- Pitcher
- Born: December 7, 1941 (age 84) Panama City, Panama
- Batted: RightThrew: Right

MLB debut
- July 28, 1962, for the Kansas City Athletics

Last MLB appearance
- August 1, 1962, for the Kansas City Athletics

MLB statistics
- Win–loss record: 0–0
- ERA: 13.50
- Strikeouts: 1
- Stats at Baseball Reference

Teams
- Kansas City Athletics (1962);

= Rupe Toppin =

Panamanian baseball player (born 1941)

Ruperto Toppin (born December 7, 1941) is a Panamanian former professional baseball player. He was a right-handed pitcher who appeared in two Major League games for the Kansas City Athletics, although his professional career lasted a full decade (1960–1969). He was listed as 6 ft tall and 185 lb.

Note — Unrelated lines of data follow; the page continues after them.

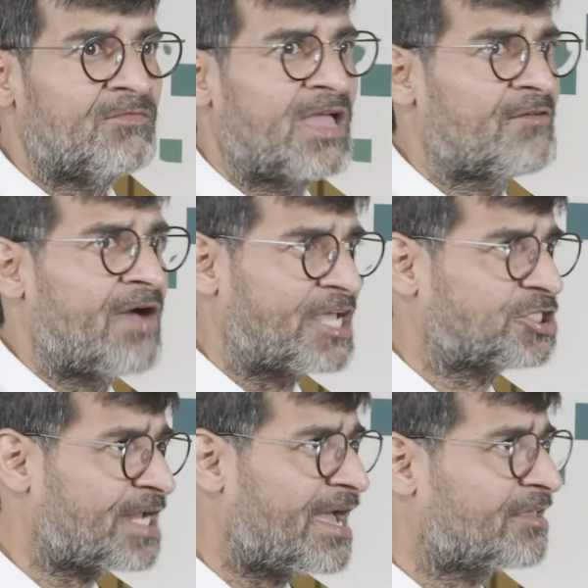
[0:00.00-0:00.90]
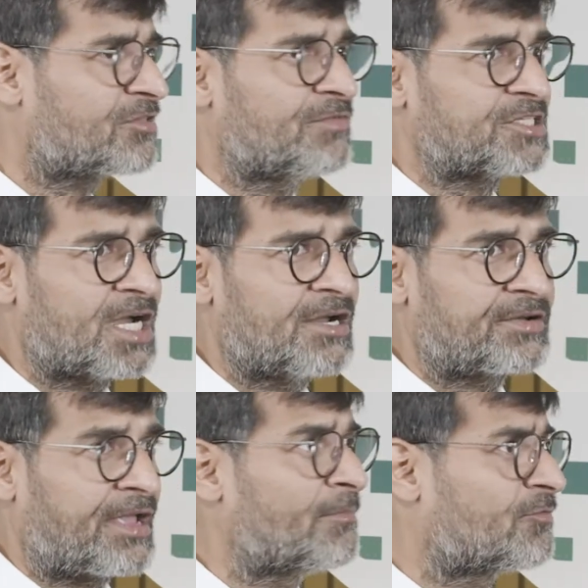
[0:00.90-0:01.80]
We have hashtags which
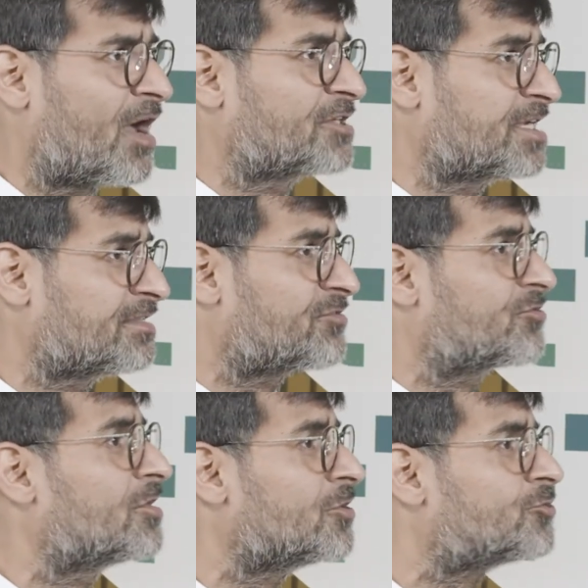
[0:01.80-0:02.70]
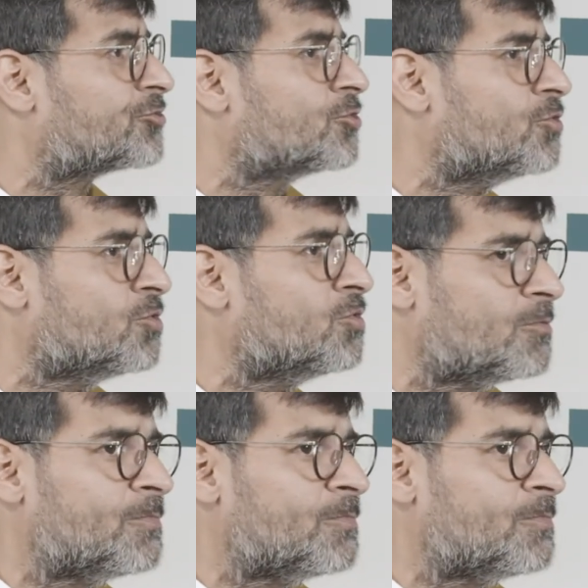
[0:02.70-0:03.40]
are camouflaging this true,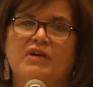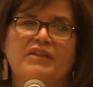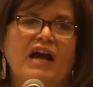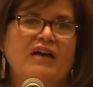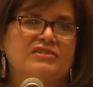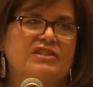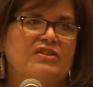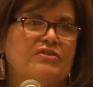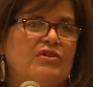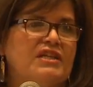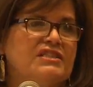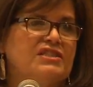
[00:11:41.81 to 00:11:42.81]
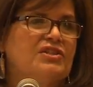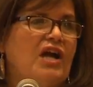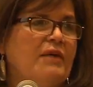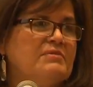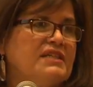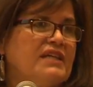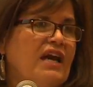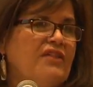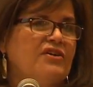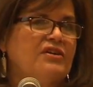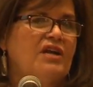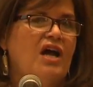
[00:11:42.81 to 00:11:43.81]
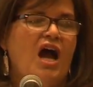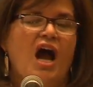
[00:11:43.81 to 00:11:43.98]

with housing authorities and tribes together.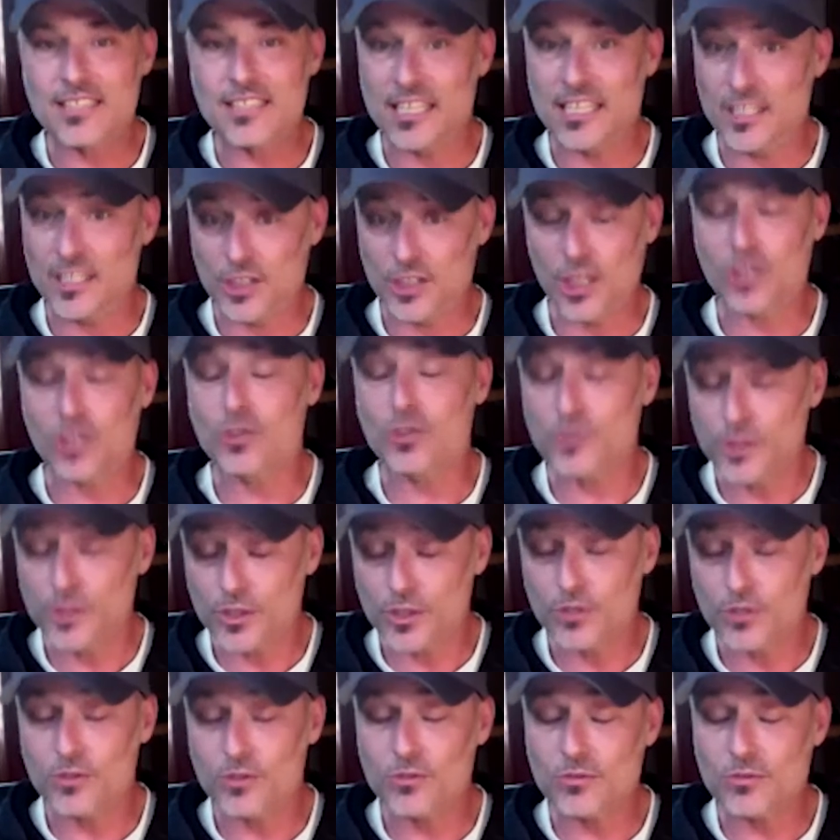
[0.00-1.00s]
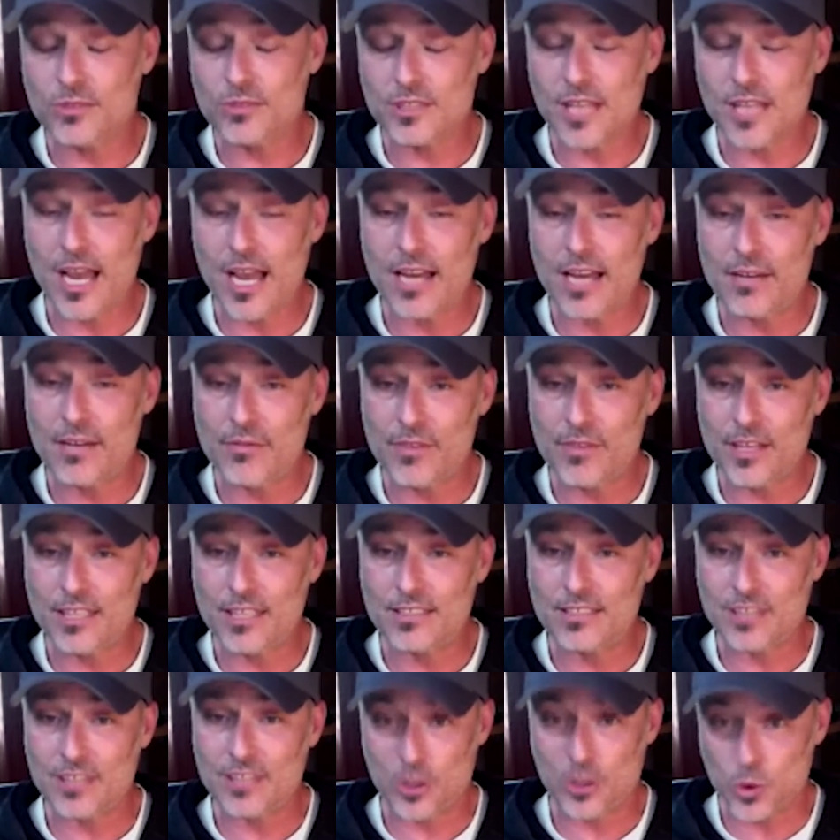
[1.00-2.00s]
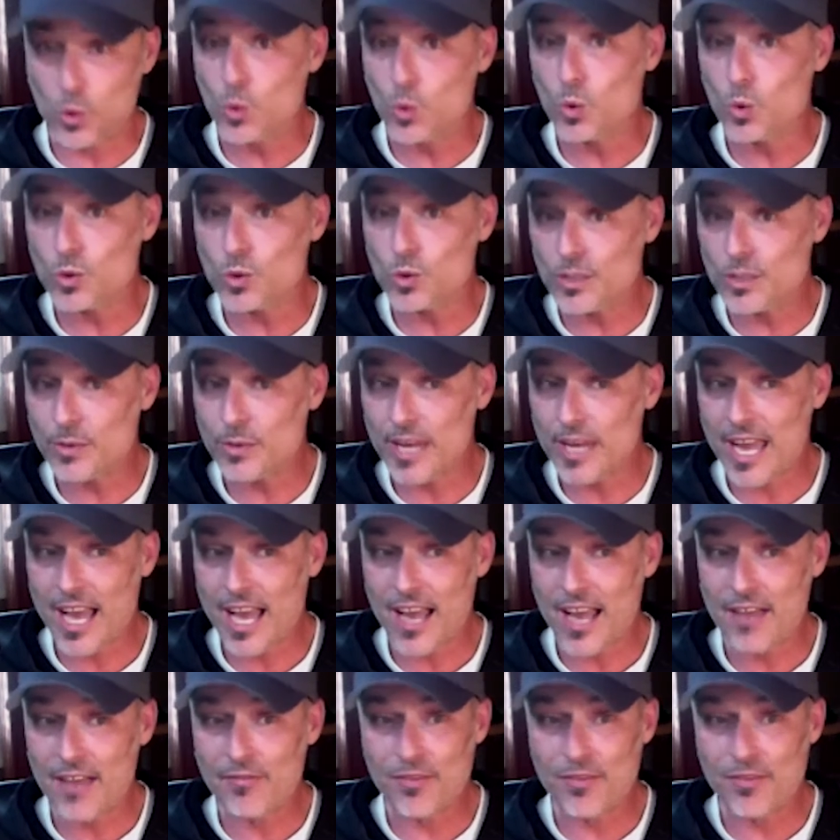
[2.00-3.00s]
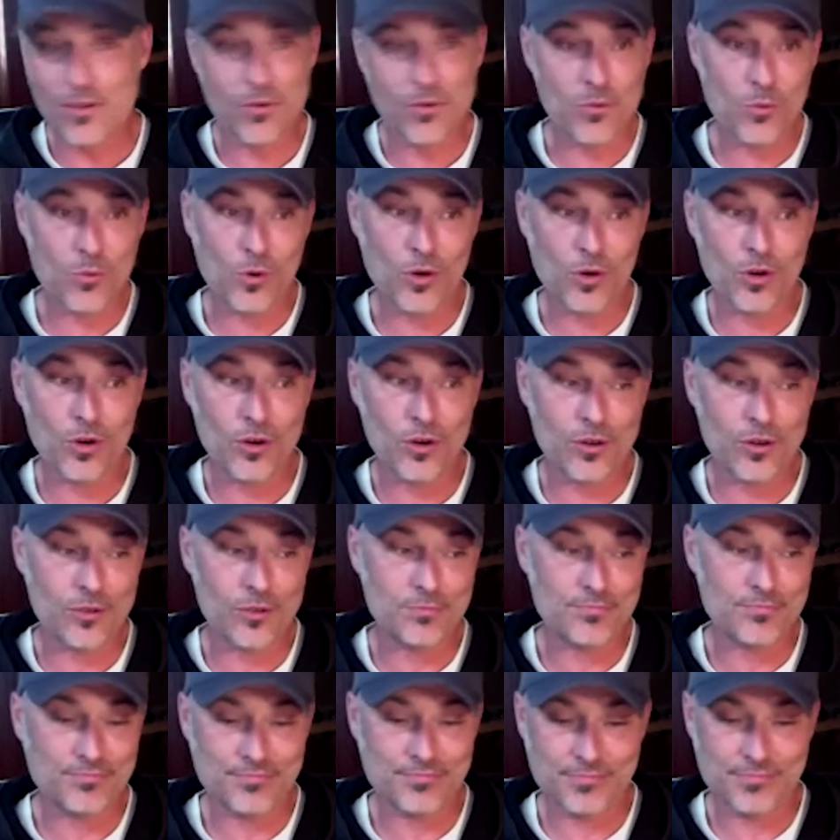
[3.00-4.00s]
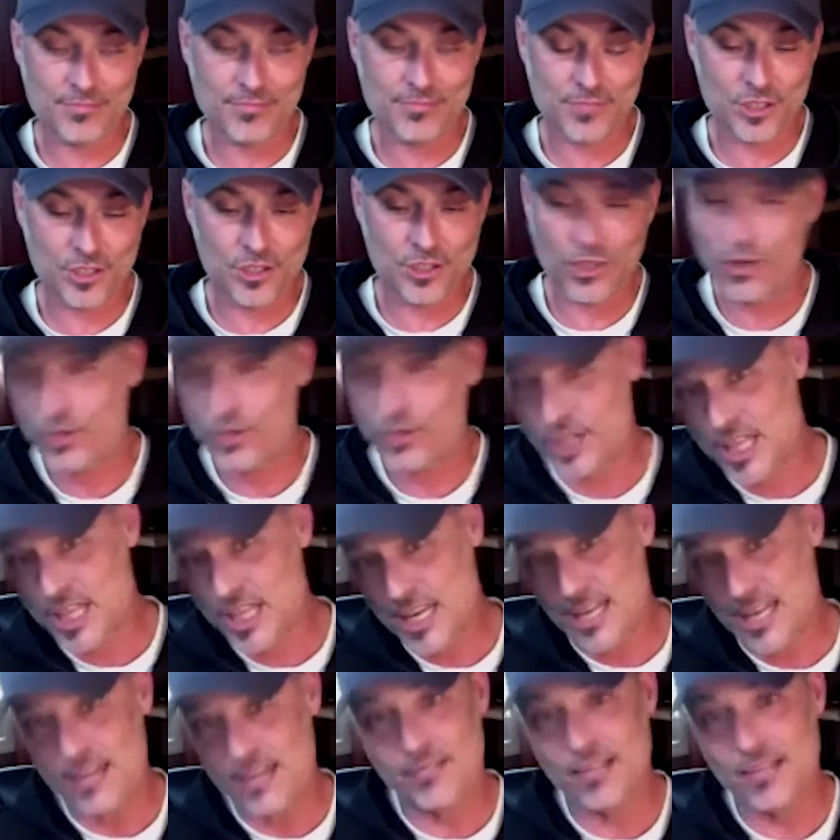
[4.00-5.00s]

the industrial side of things, the tools that we have were turnkey.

Toppin's two MLB appearances, both in relief, came within four days of each other in the middle of the 1962 season. He pitched a scoreless inning against the Baltimore Orioles on July 28, allowing only one hit, a single to Dave Nicholson, who was then erased on a double play. Then, on August 1, Toppin allowed no hits in one total inning pitched against the Detroit Tigers—but surrendered five bases on balls and three earned runs. In that game, he came to bat for the only time in his big-league career, and singled off Howie Koplitz for a perfect career 1.000 batting average.

In two big-league innings pitched, Toppin struck out one, walked five, and allowed only the hit to Nicholson. His earned run average 13.50.